The fifth episode of Ted Lasso’s third and final season finds pretty much everyone and everything at a crossroads of some kind. Richmond is in a game-losing slump, while Ted kind of gives off a devil-may-care vibe about it. Nate, the “wonder kid,” is dating supermodels now (but still calling his mother for advice beforehand). Ted’s aw-shucks positivity starts to feel a little at odds with reality, so much so that Leslie during a meeting with Rebecca actually gives voice to the unthinkable (is the team losing so many games because of the players … or the management?).
All of which leads, in the final moments of the episode, to one more rousing locker room pep talk from Ted. An all-time great one, if you ask me. Without spoiling the gist of it, Ted basically offers the team a subtle update of his “I believe in believe” mantra — such that it’s not just the power of belief by itself that counteracts “the hope that kills you.”
His point is that Richmond’s players, with the possible exception of a newly self-aware and mature Jamie Tartt, need to start believing in themselves. And in each other.
Ted Lasso spoilers below.
Here’s a brief recap of the show’s just-released Episode 5, titled “Signs.” Which is a very apt title, by the way, considering how most of the main cast spends this episode reacting to events by considering various signs and what they mean. Some signs being more legitimate, while others are of the seeing-what-you-want-to-see variety.
Among the highlights of this episode, in no particular order:
- Keeley fires her wacky friend who never should have been allowed into the professional orbit of our favorite PR maven to begin with. Keeley handed down the bad news in the form of a compliment sandwich … then apparently realized she has the hots for Jack (the last we see of the pair in this episode is of some intense snogging). She also comes right out and says it — she’s still hurting about the breakup with Roy.
- Remember that psychic who told Rebecca she’d be able to become a mother, notwithstanding her age? Rebecca sees a number of signs in this episode that suggest to her the psychic might have been right. So she goes to a doctor, and he delivers news via a phone call that we only see Rebecca’s end of. Based on Hannah Waddingham’s acting, it’s not clear to me whether it was good news or bad.
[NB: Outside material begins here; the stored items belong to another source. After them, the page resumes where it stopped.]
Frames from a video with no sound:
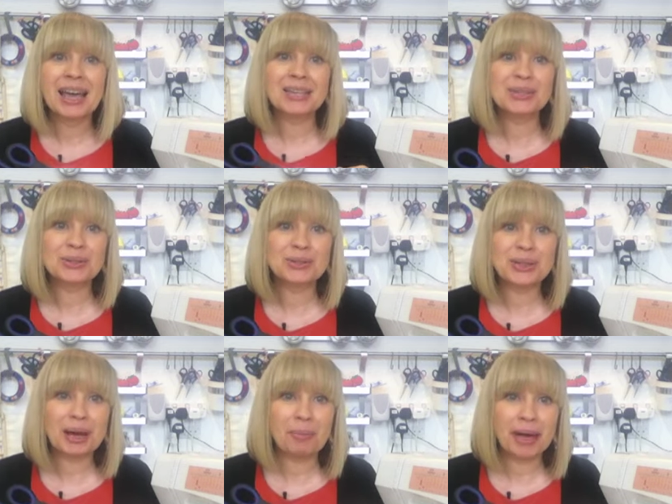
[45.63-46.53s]
As soon as
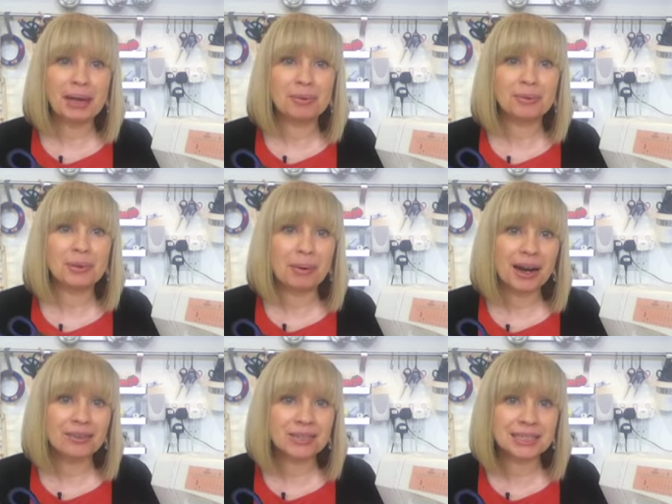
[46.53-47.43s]
you cut paper with a
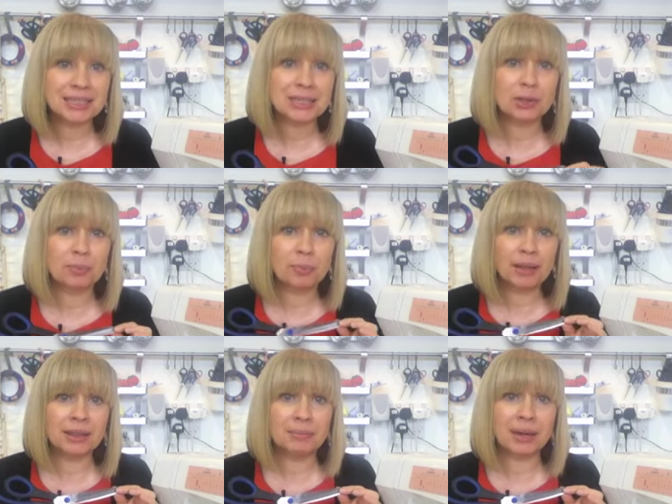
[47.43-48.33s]
pair of scissors, you
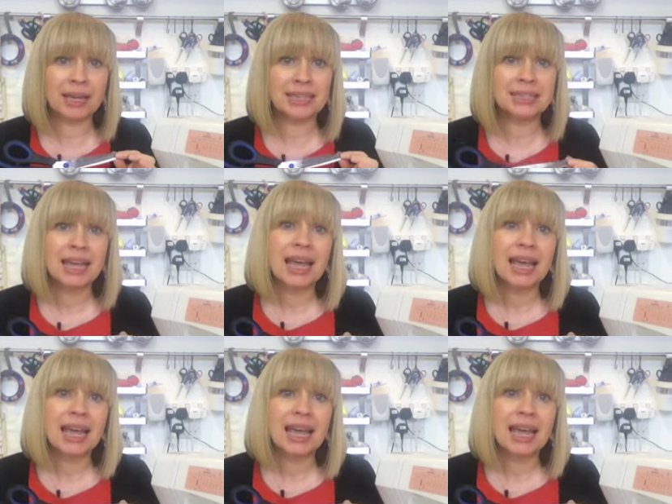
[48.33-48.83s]
blunt the blade,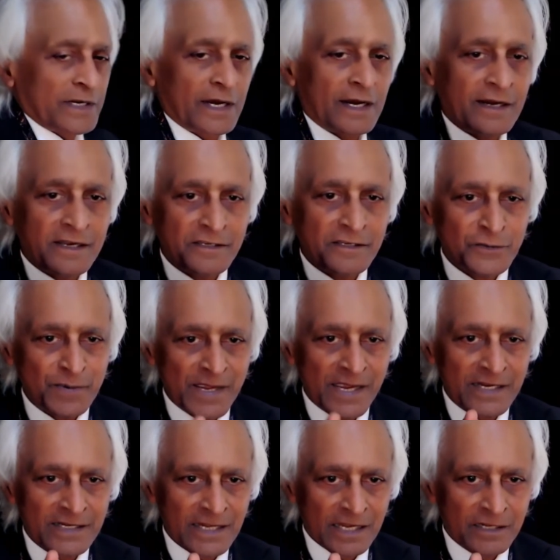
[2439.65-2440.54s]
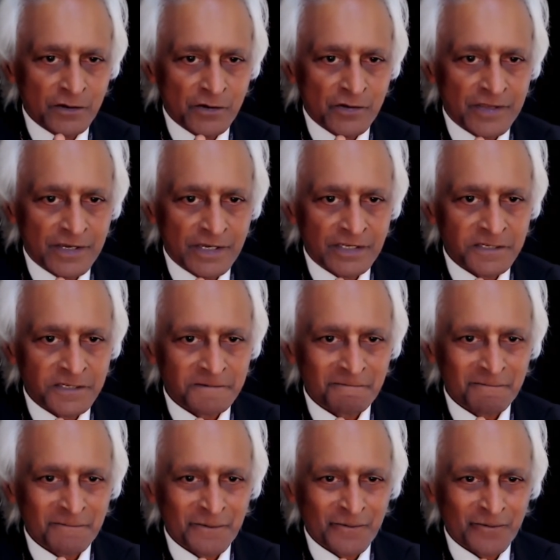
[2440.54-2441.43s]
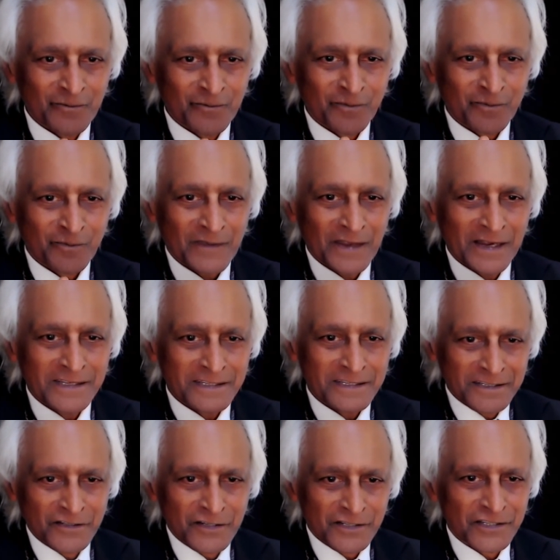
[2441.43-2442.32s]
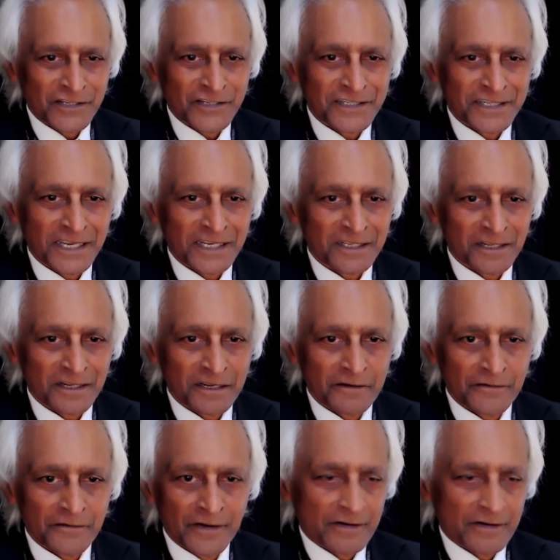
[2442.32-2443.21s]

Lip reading: I speak and I do this, it's just a signal of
- Zava disappears, is a no-show for a crucial game against Manchester City, and then resurfaces in the form of a video message announcing his retirement from football. I’ll be honest, this storyline has been kind of weird. Why introduce a superstar player into the mix and then just … send him packing a couple of episodes later? It feels like the writers didn’t really know what to do with him. Having said that —
- The handling of the Zava situation does feed into what’s starting to be a “has Ted finally hit his limit as a coach?” question that some characters are beginning to ask themselves. And you can kind of see where they’re coming from. Ted rode into the picture on a wave of the kind of positivity that everyone sorely needed. In this episode, meanwhile, he gets a call from his ex-wife about their son back in the US who’s had a bullying episode at school. His mind, in other words, is elsewhere these days.
There are some things that a smile and a folksy quip can’t magically repair, right?
A parting thought:
It also feels like what the show might be setting us up for is for Ted to be confronted by a very specific choice. His Richmond coaching gig was never supposed to be a permanent or even a serious thing. Rebecca hired him as a joke, hoping he’d run her ex-husband’s beloved team into the ground — not realizing that, whoops, we’d all come to appreciate his upbeat charm.
What this episode has got me suspecting: Ted Lasso, the show, is going to bring things to a close by letting Ted maybe give one more rousing speech, tell Richmond he’s proud of them — but that he’s got to go home to focus on his family. Leaving everyone, among other things, with the question of who the next coach will be. And —
I wouldn’t be surprised at all if it turns out to be Nate, having been brought back into the fold.
Because blah blah, we’ve got to forgive him, that positivity is what Ted Lasso is all about, blah blah. I hope I’m wrong, that the show won’t force some sort of happy reunion with the constantly muttering, approval-seeking, treacherous Nate. I can already feel the curmudgeon at the New York Post who penned the headline “Nauseatingly nice ‘Ted Lasso’ doesn’t work without COVID” sharpening their knives for more. This is the kind of thing that’s definitely caused some fans to ditch the show early, and I kind of get it. Even if I wouldn’t go that far myself.
Nevertheless, I had a Bob Dylan song running through my head throughout this latest episode. “People are crazy and times are strange / I’m locked in tight, I’m out of range / I used to care, but things have changed.”